→ Given information
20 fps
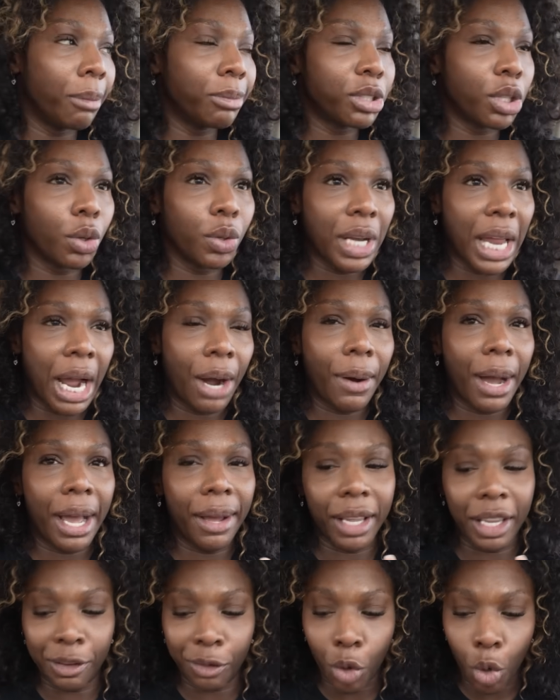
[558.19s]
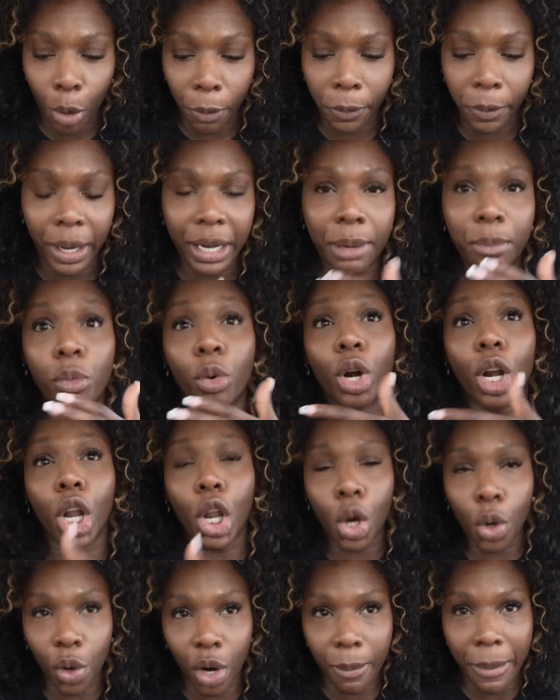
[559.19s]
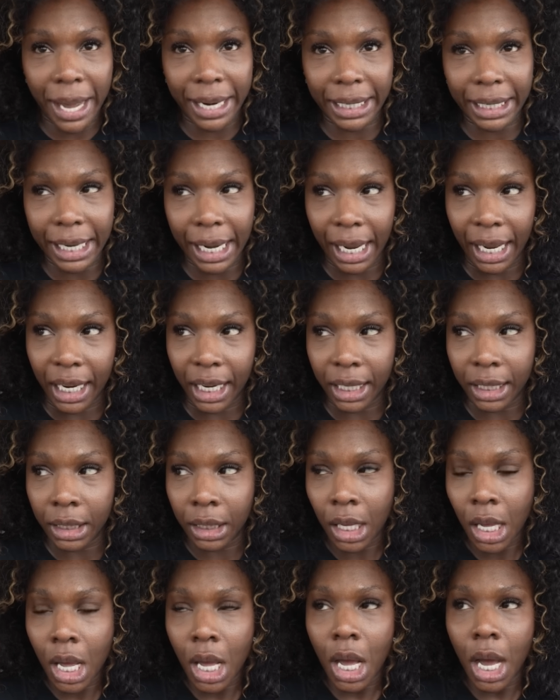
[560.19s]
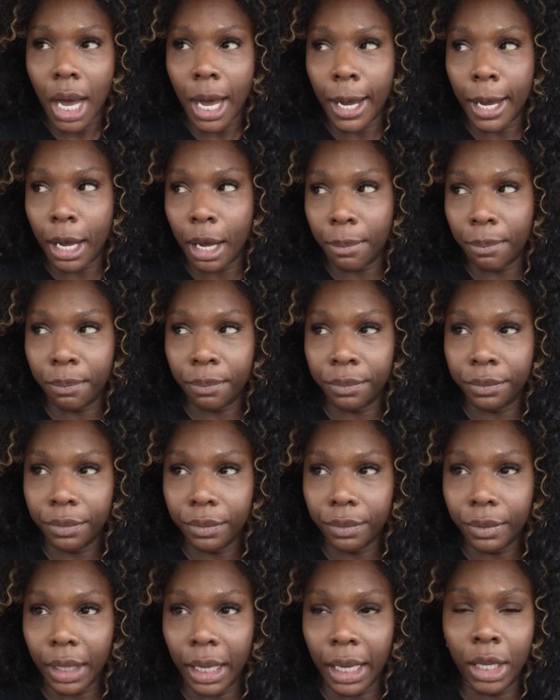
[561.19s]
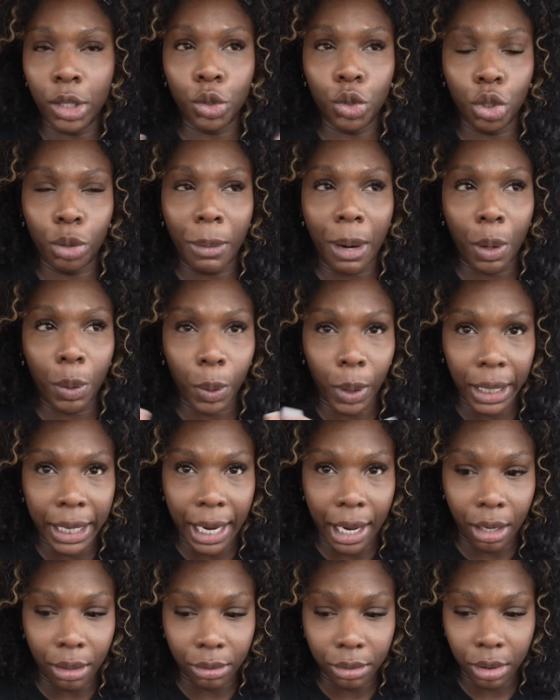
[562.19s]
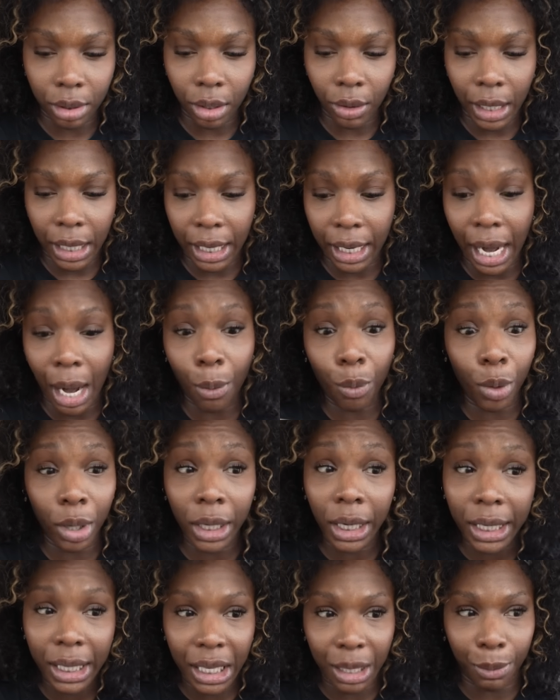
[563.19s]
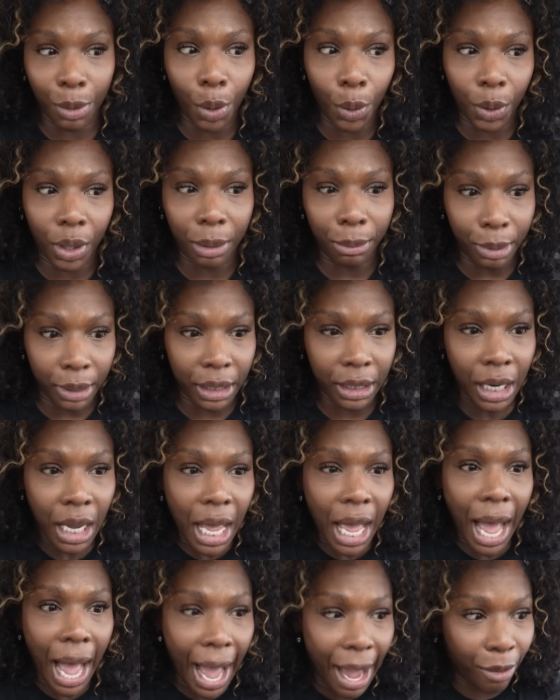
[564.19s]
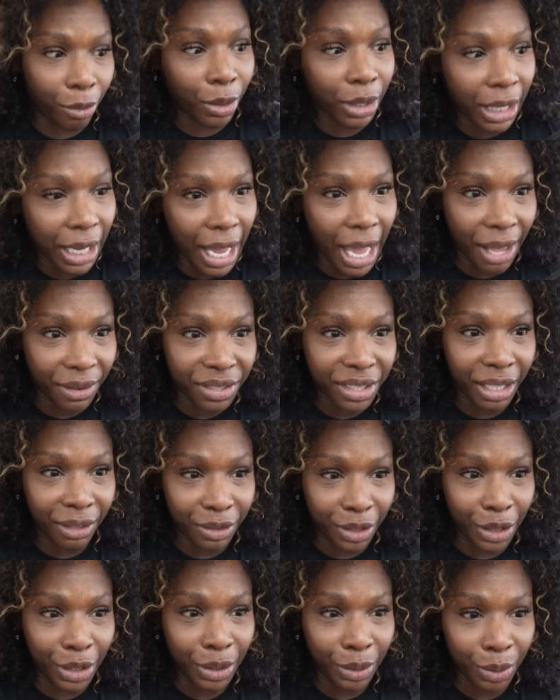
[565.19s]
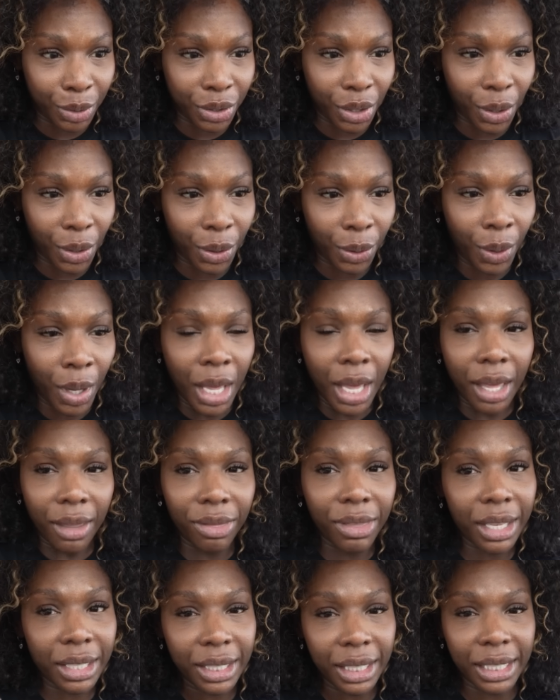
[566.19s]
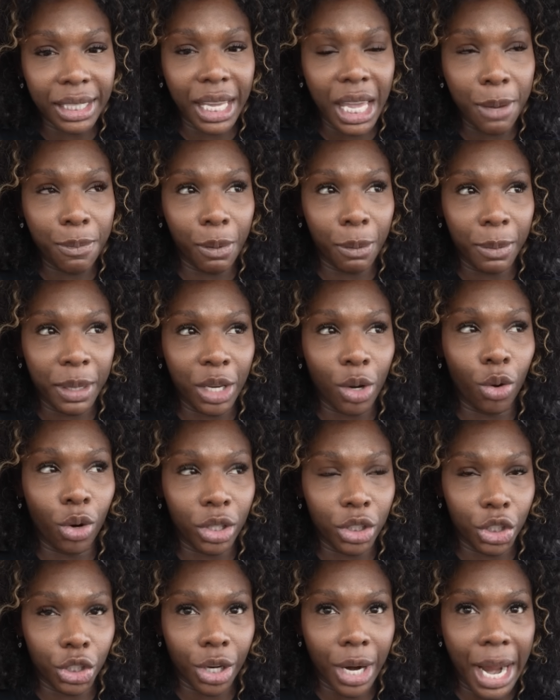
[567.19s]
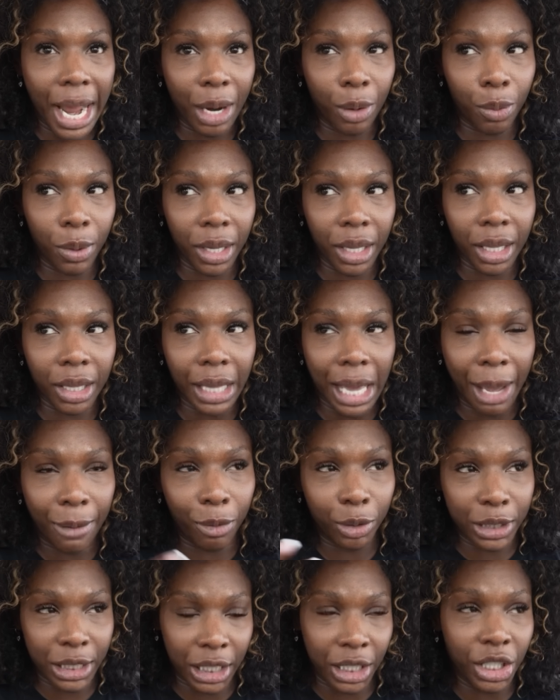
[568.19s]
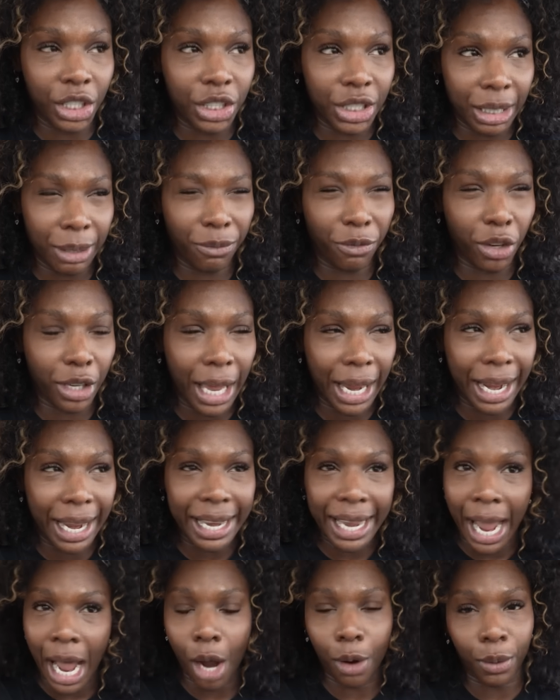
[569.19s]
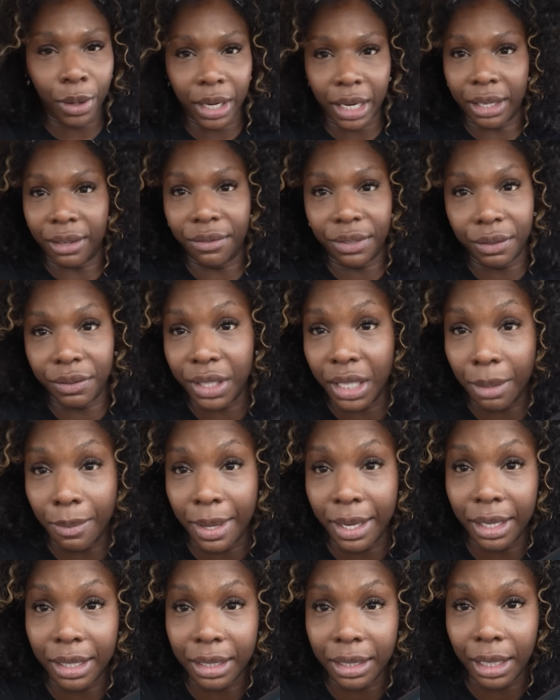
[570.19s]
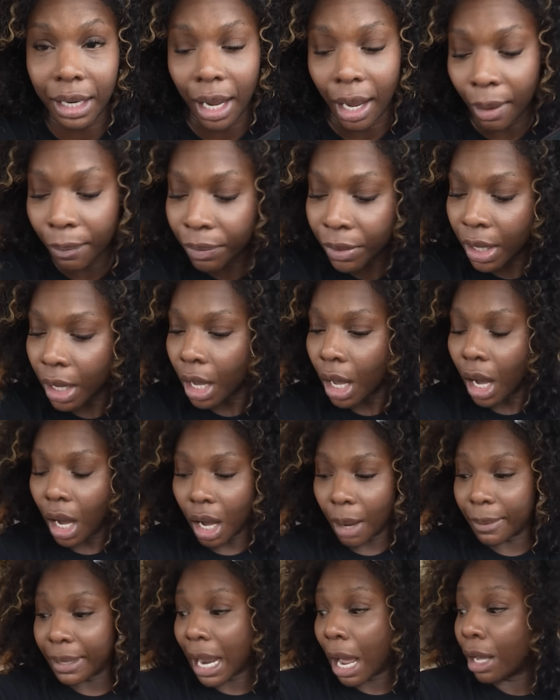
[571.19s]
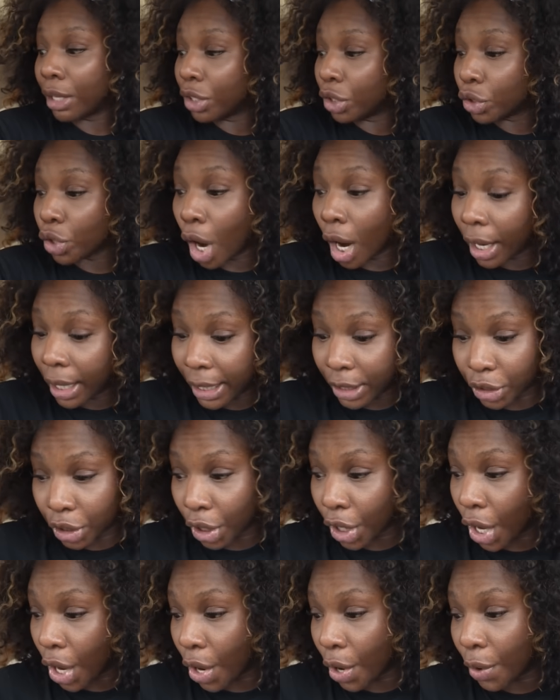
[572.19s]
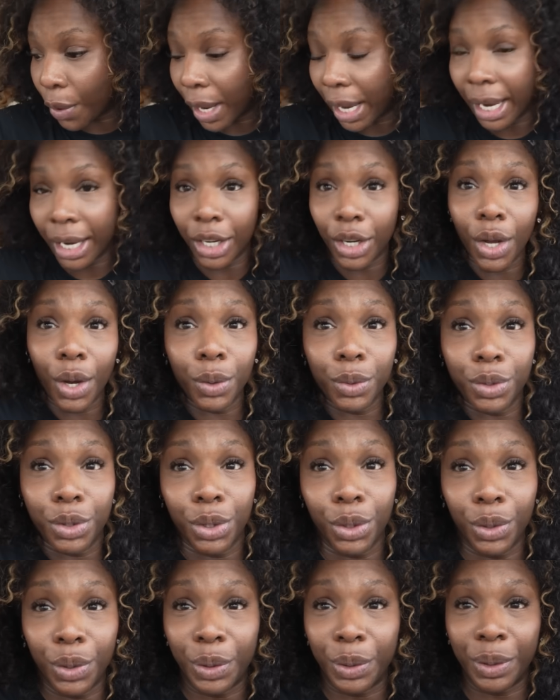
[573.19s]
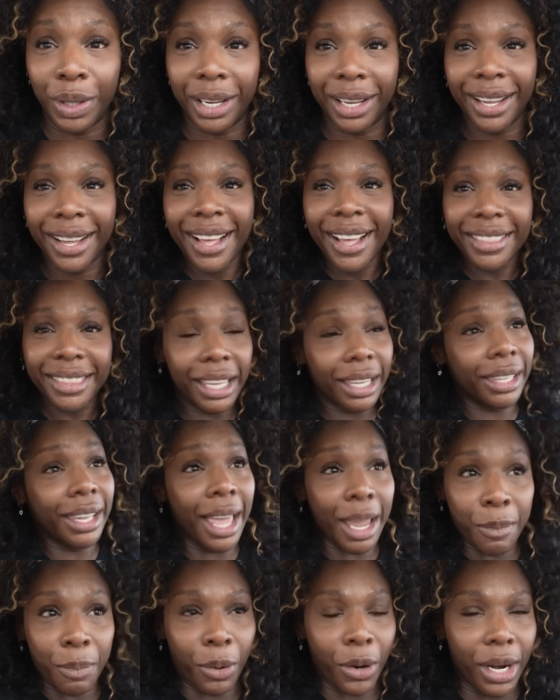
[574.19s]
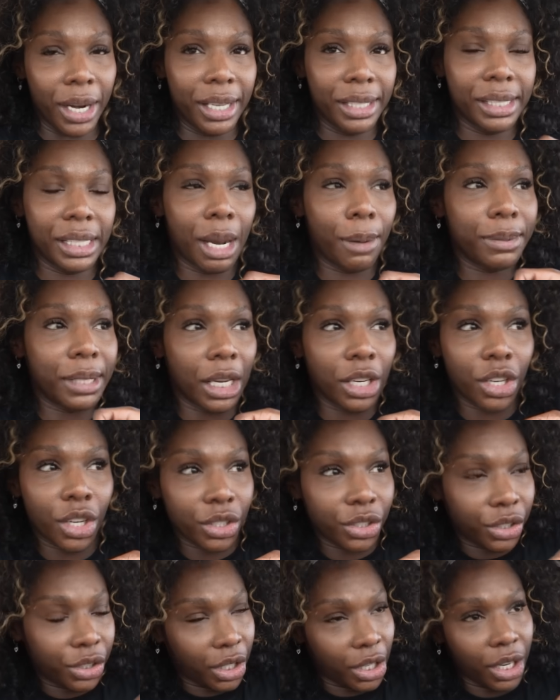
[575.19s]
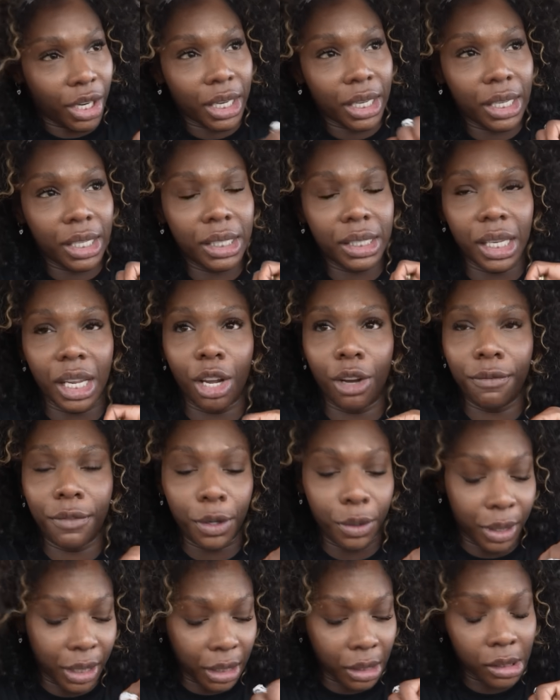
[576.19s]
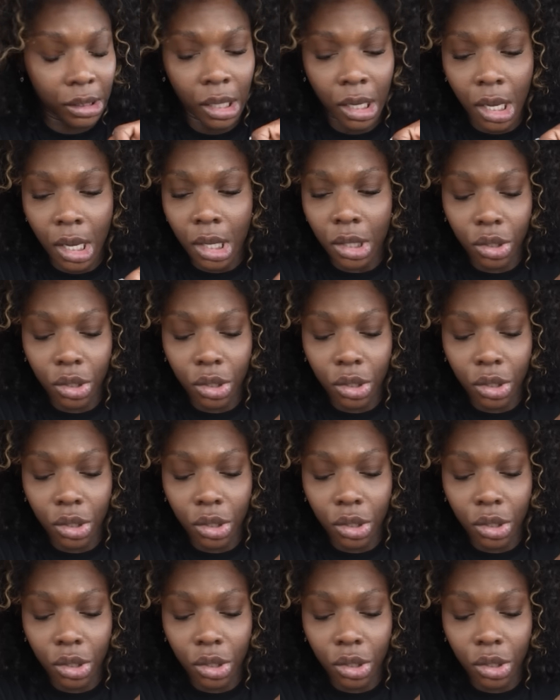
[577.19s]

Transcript: So now I incorporated more lower body days into my workouts. Okay, I wanted to keep going, but I really have stuff to do. So this is keeping me on track I was in the gym for like an hour and 15 minutes today. And I started to go to the leg press, and I was like, Jerrika, stay on focus.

→ Exercise aim
Quote the entries above word for word. Leave the images out.

→ Response to the exercise
20 fps
[558.19s]
[559.19s]
[560.19s]
[561.19s]
[562.19s]
[563.19s]
[564.19s]
[565.19s]
[566.19s]
[567.19s]
[568.19s]
[569.19s]
[570.19s]
[571.19s]
[572.19s]
[573.19s]
[574.19s]
[575.19s]
[576.19s]
[577.19s]

Transcript: So now I incorporated more lower body days into my workouts. Okay, I wanted to keep going, but I really have stuff to do. So this is keeping me on track I was in the gym for like an hour and 15 minutes today. And I started to go to the leg press, and I was like, Jerrika, stay on focus.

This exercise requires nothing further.